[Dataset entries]

-.-.-

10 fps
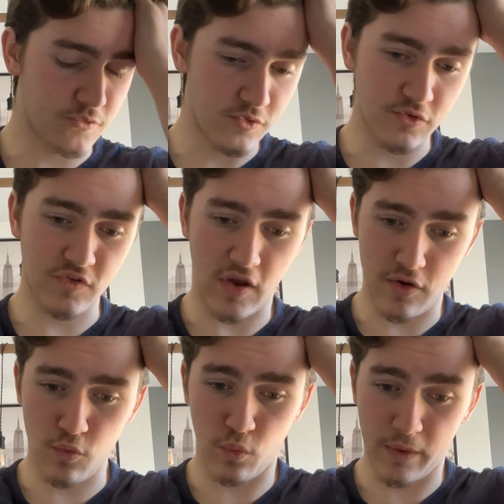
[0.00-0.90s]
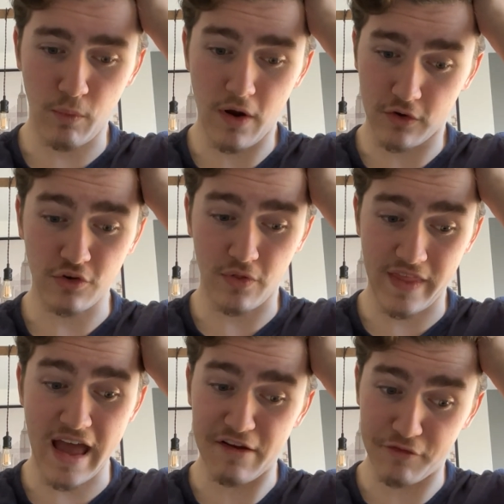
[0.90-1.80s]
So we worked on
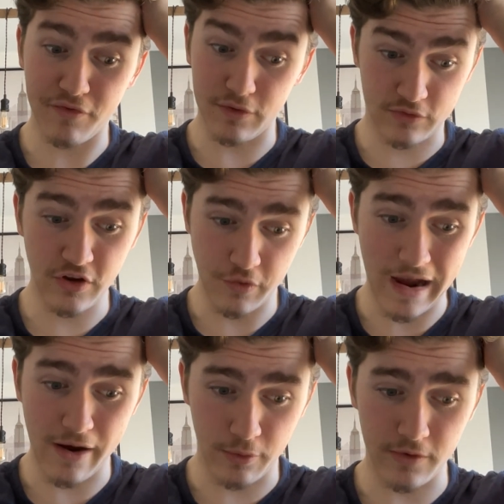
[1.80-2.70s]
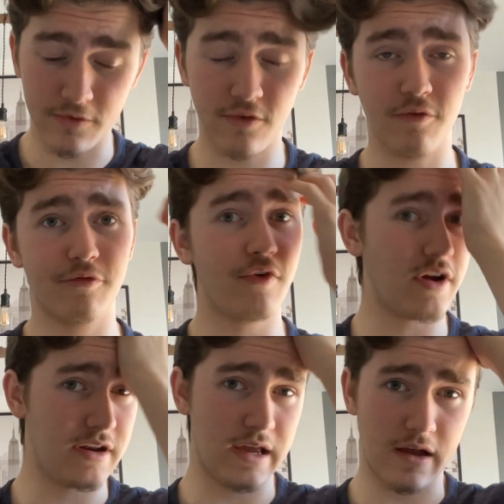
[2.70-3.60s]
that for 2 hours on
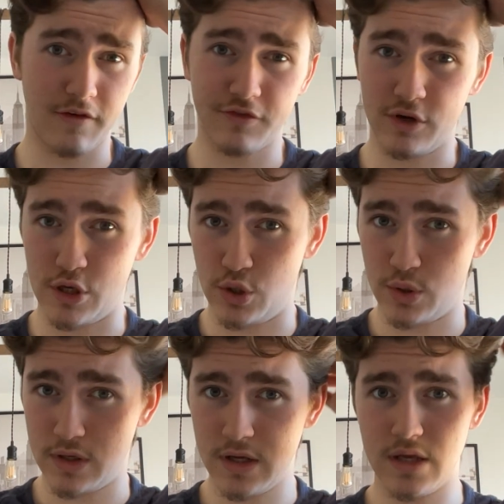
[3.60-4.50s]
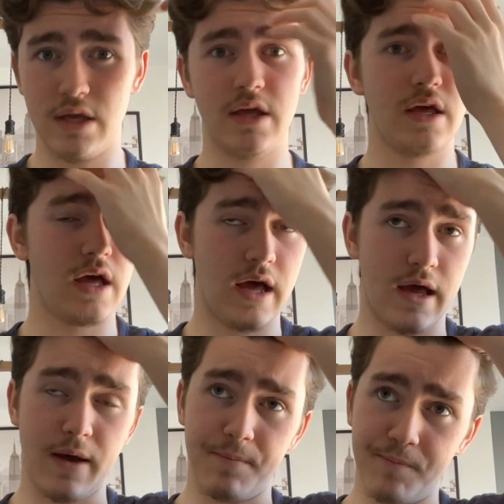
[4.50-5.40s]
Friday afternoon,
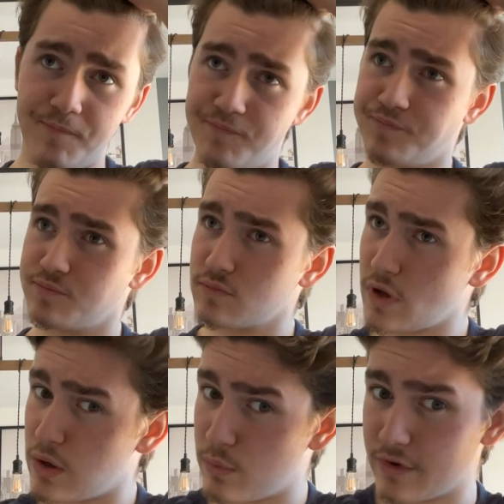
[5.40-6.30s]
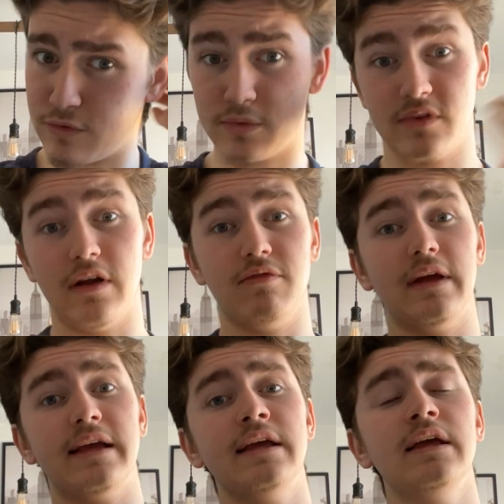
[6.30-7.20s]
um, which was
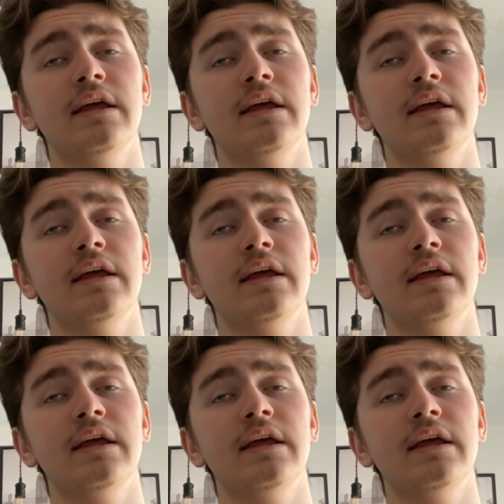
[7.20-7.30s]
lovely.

-.-.-

**Prompt:** Please give the data above again in exact form and omit every picture.

**Solution for this task:**
10 fps
[0.00-0.90s]
[0.90-1.80s]
So we worked on
[1.80-2.70s]
[2.70-3.60s]
that for 2 hours on
[3.60-4.50s]
[4.50-5.40s]
Friday afternoon,
[5.40-6.30s]
[6.30-7.20s]
um, which was
[7.20-7.30s]
lovely.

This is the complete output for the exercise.